Parameter toponym_path accepts "pkgdir" for the package directory or a full, alternative path. With toponymOptions(), users can specify the path for toponym and map data downloaded by this package across sessions. See help(toponymOptions).

In RGui, users exit the point selection by middle-clicking or right-clicking and then pressing stop.

In RStudio, users exit the point selection by pressing ESC or Finish in the top right corner of the plot. Users whose points are shifted away, are advised to set the zoom settings of RStudio and of their device to 100%:

Tools -> Global Options -> Appearance -> Zoom

This function uses the function spatstatLocator provided by the spatstat.utils package for the point-and-click functionality. For further details on the point-and-click mechanism, please refer to the help page for spatstatLocator.

Value

A data frame with the coordinates of the polygon.

Examples

## We recommend setting a persistent path for downloaded data by using toponymOptions()
## Users can always set the path manually when a function is used
## For illustration purposes in the following examples,
## 1. the path is manually set each time
## 2. and wrapped in donttest because data will be downloaded
## 3. or if(interactive) because it is interactive:
if(interactive()){
createPolygon("NA", region_ID = "NAM.7_1", toponym_path = tempdir())
# a plot of the region Ohangwena in Namibia appears.
# by point-and-click a polygon can be created
# upon completion, a data frame with the coordinates of the polygon returns
}


Ohangwena_polygon <- createPolygon(
"NA", region_ID = "NAM.7_1", retrieve = TRUE, toponym_path = tempdir())
# no plot appears
# the coordinates of the whole region are stored in the object named `Ohangwena_polygon`
# and can be used by other functions


Coordinates of the Danelaw

Description

A small data frame containing coordinates for the polygon framing the Danelaw. There is one column for the longitudes ('lons') and one for the latitudes ('lats'). The coordinates were retrieved from a personal polygon created with Google My Maps.

Usage

danelaw_polygon

Format

An object of class data.frame with 11 rows and 2 columns.


Coordinates of Flanders

Description

A small data frame containing coordinates for the polygon framing Flanders. There is one column for the longitudes ('lons') and one for the latitudes ('lats'). The coordinates were retrieved from a personal polygon created with Google My Maps.

Usage

flanders_polygon

Format

An object of class data.frame with 22 rows and 2 columns.


Downloads GeoNames data

Description

This function downloads toponym data for the package.

Usage

getData(countries, overwrite = FALSE, toponym_path = NULL)

Arguments

countries

character string vector with country designations (names or ISO-codes).

overwrite

logical. If TRUE, the data sets (.txt files) in the package folder will be overwritten.

toponym_path

character string. Path name for downloaded data. If not specified, this function will call toponymOptions() and try use the persistent path.

Details

The data is downloaded from the GeoNames download page and thereby made accessible to readFiles().

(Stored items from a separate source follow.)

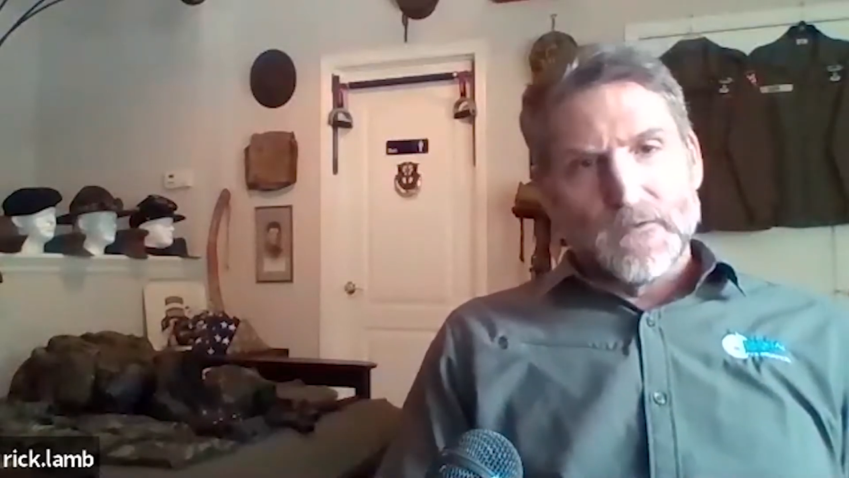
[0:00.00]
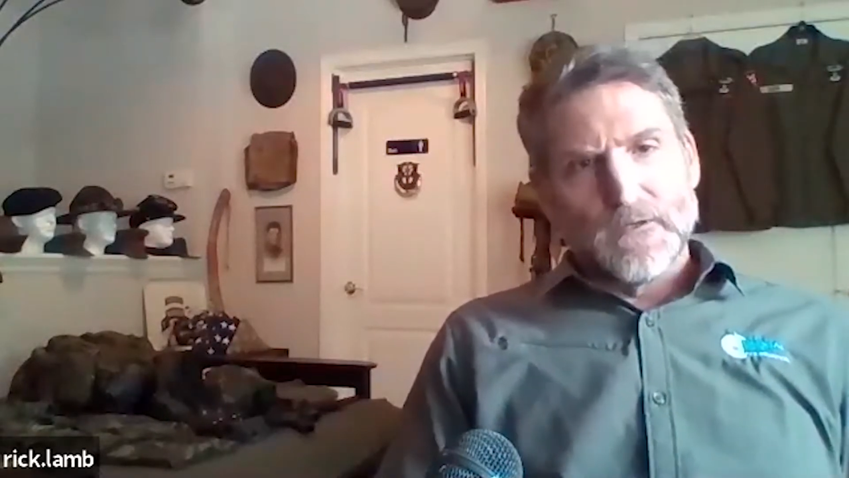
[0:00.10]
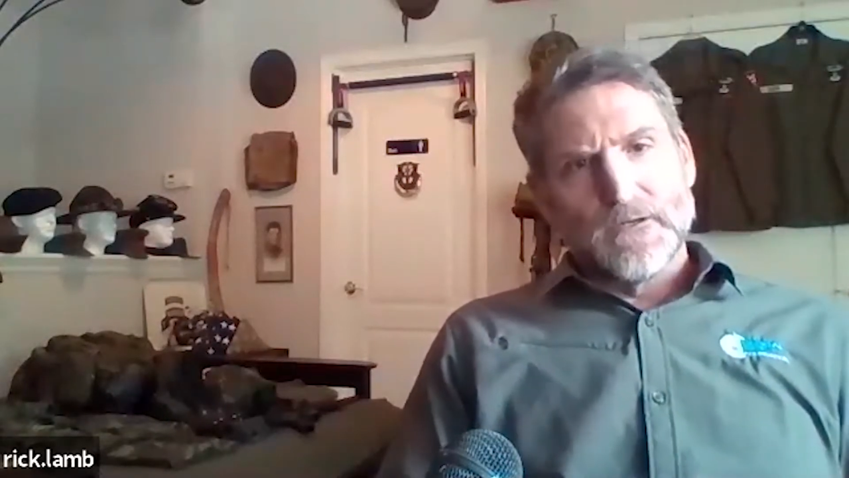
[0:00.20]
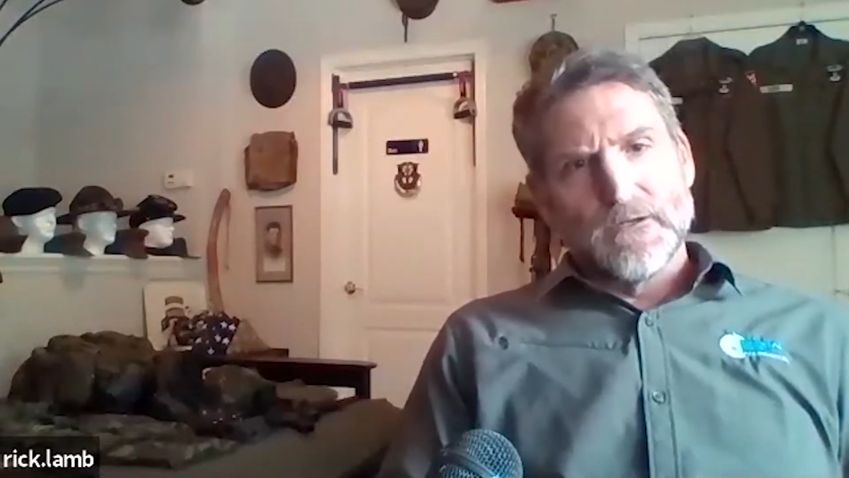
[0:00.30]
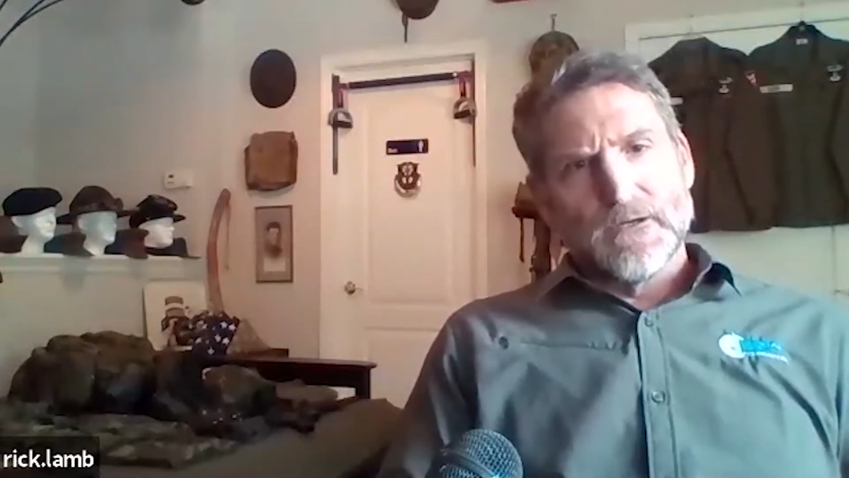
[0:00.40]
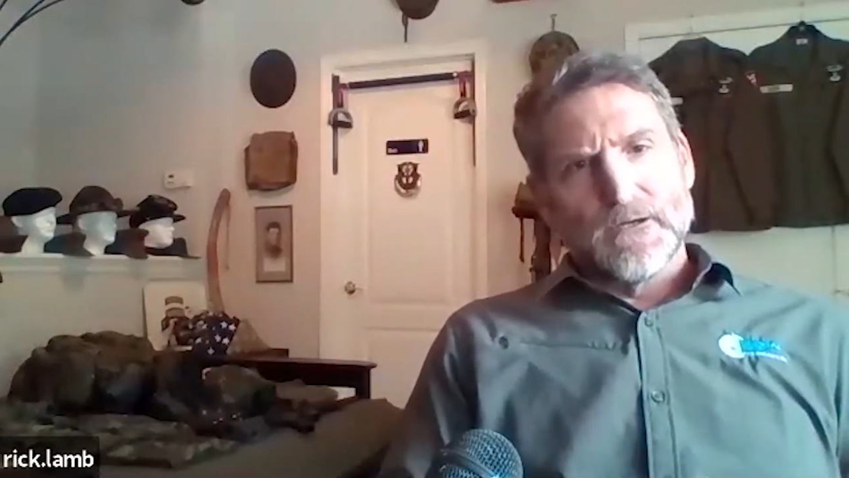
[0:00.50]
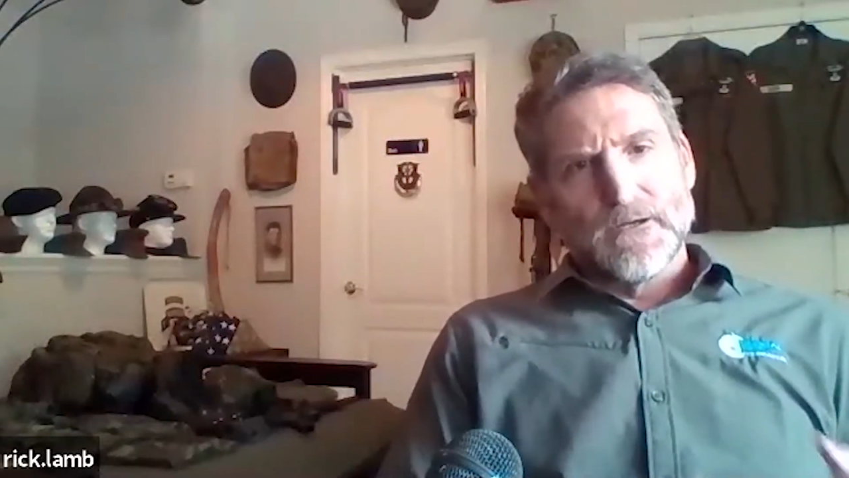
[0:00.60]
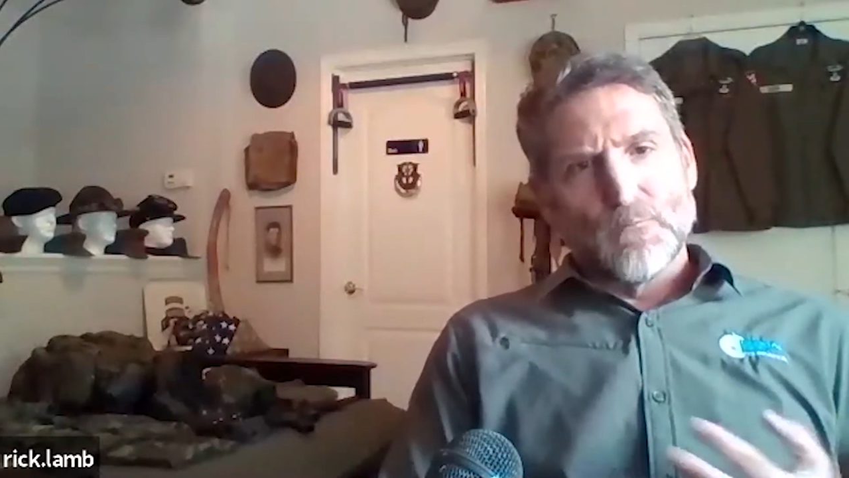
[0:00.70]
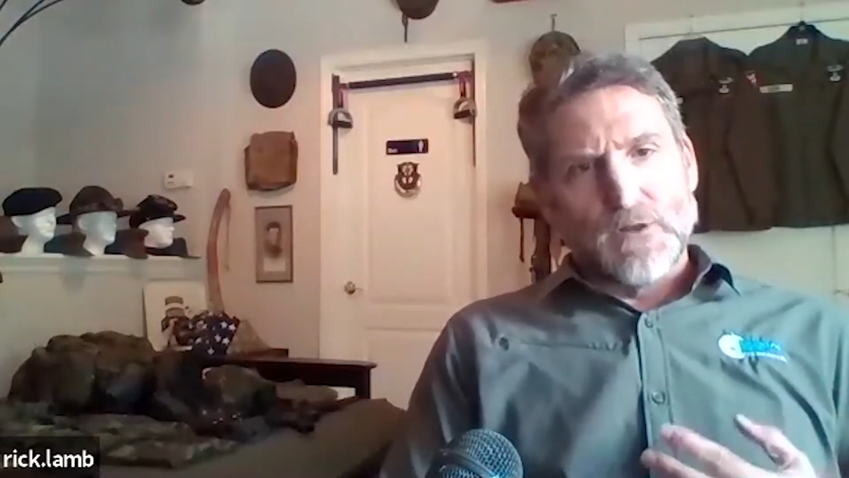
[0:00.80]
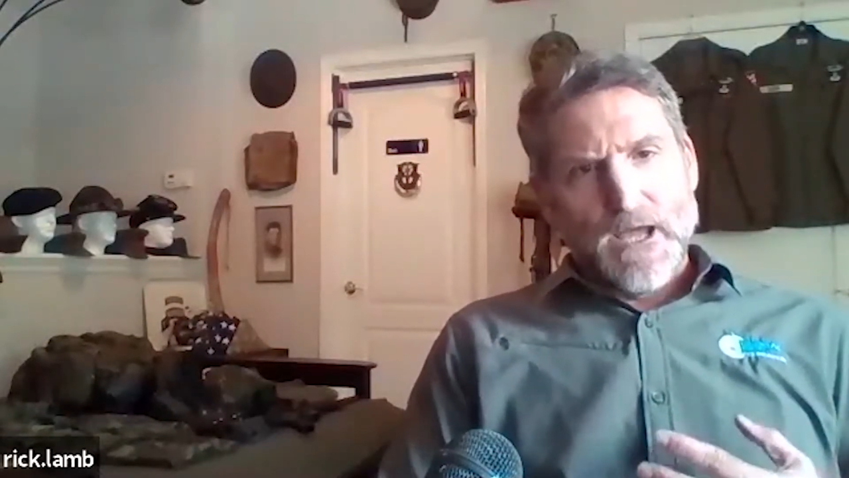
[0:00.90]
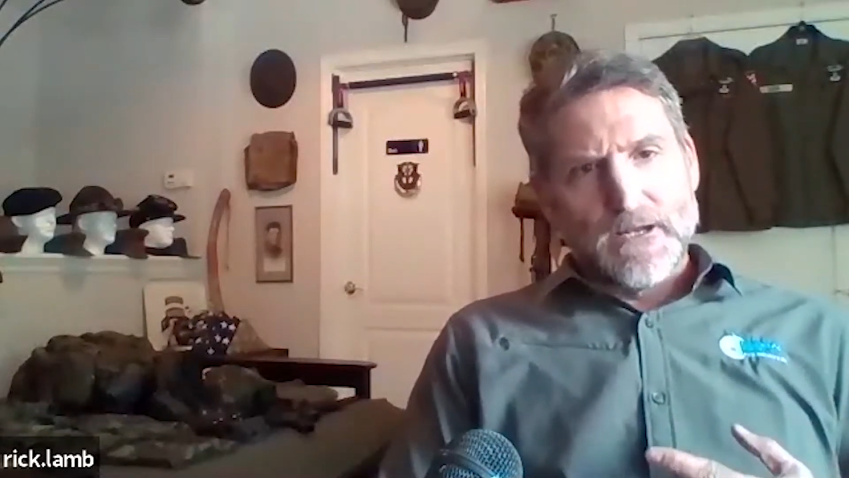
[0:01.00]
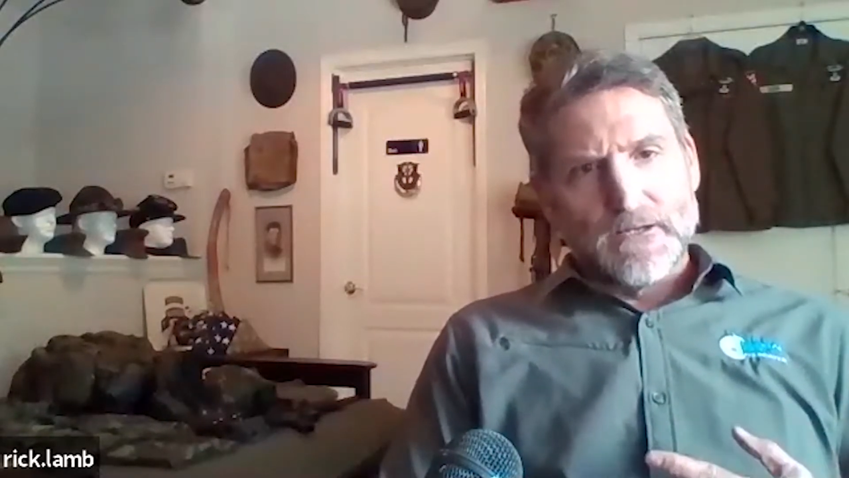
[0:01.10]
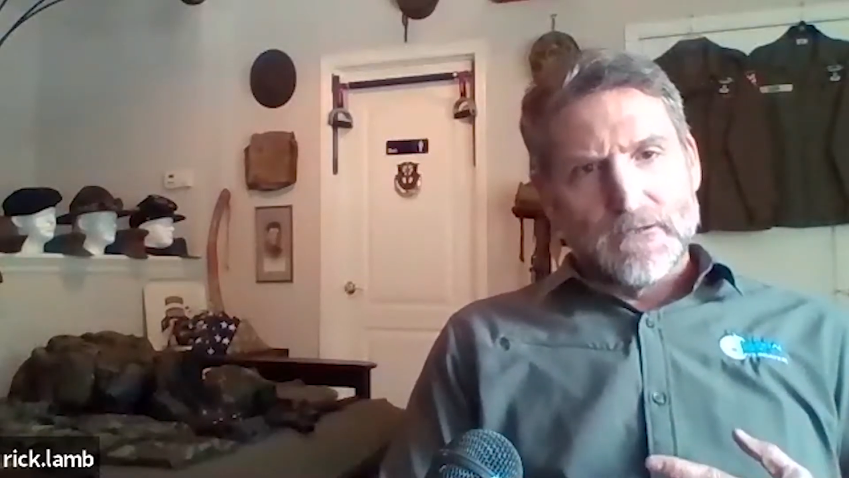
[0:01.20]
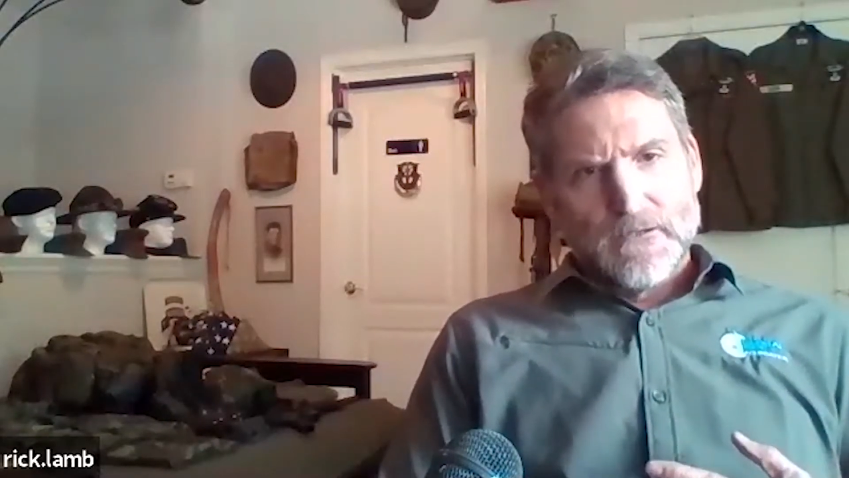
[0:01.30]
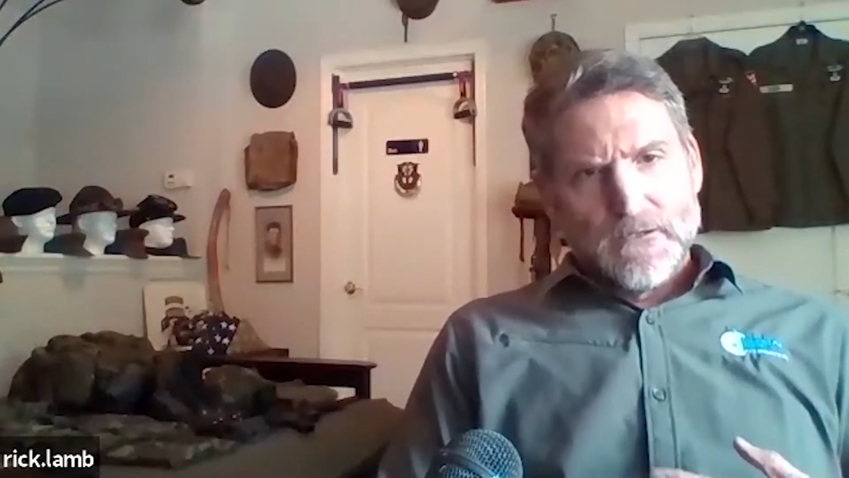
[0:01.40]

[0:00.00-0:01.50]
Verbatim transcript: and uh, and planning.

The function allows users to update GeoNames data and to set the date of access to that database to the current date. Parameter countries accepts all designations found in country(query = "country table"). If "all", data from all countries stored in the package folder is selected. Parameter toponym_path accepts "pkgdir" for the package directory or a full, alternative path. With toponymOptions(), users can specify the path for toponym data downloaded by getData() across sessions. See help(toponymOptions).

Value

No return value.

See Also

GeoNames download page

Examples

## We recommend setting a persistent path for downloaded data by using toponymOptions()
## Users can always set the path manually when a function is used
## For illustration purposes,
## 1. the path is manually set each time
## 2. and wrapped in donttest because data will be downloaded in the following examples:

getData(countries = "NL", toponym_path = tempdir())
## downloads and extracts data for NL to the temporary directory



getData(countries = c("DK", "DE"), toponym_path = tempdir())
## downloads and extracts data for DK and DE to the temporary directory



getData(countries = c("DK", "DE"), overwrite = TRUE, toponym_path = tempdir())
## downloads, extracts, and overwrites data for DK and DE in the temporary directory


Plots toponyms onto a map

Description

This function generates a map plotting all locations in a given data frame. This function uses map data from the geodata package.

Usage

map_simple(mapdata)

Arguments

mapdata

list. A list passed down by mapper(). It contains at least longitudinal and latitudinal data and the path for downloaded data.

Details

This is an internal function which is only used by mapper().

Value

A plot.


Plots data onto a map

Description

This function plots a user-specific data frame onto a map.

Usage

mapper(mapdata, ...)

Arguments

mapdata

data frame. A user-specific data frame with coordinates.

...

Additional parameters:

  • color character string vector indicating, which color is assigned to each string. It is prioritized over colors based on the column color.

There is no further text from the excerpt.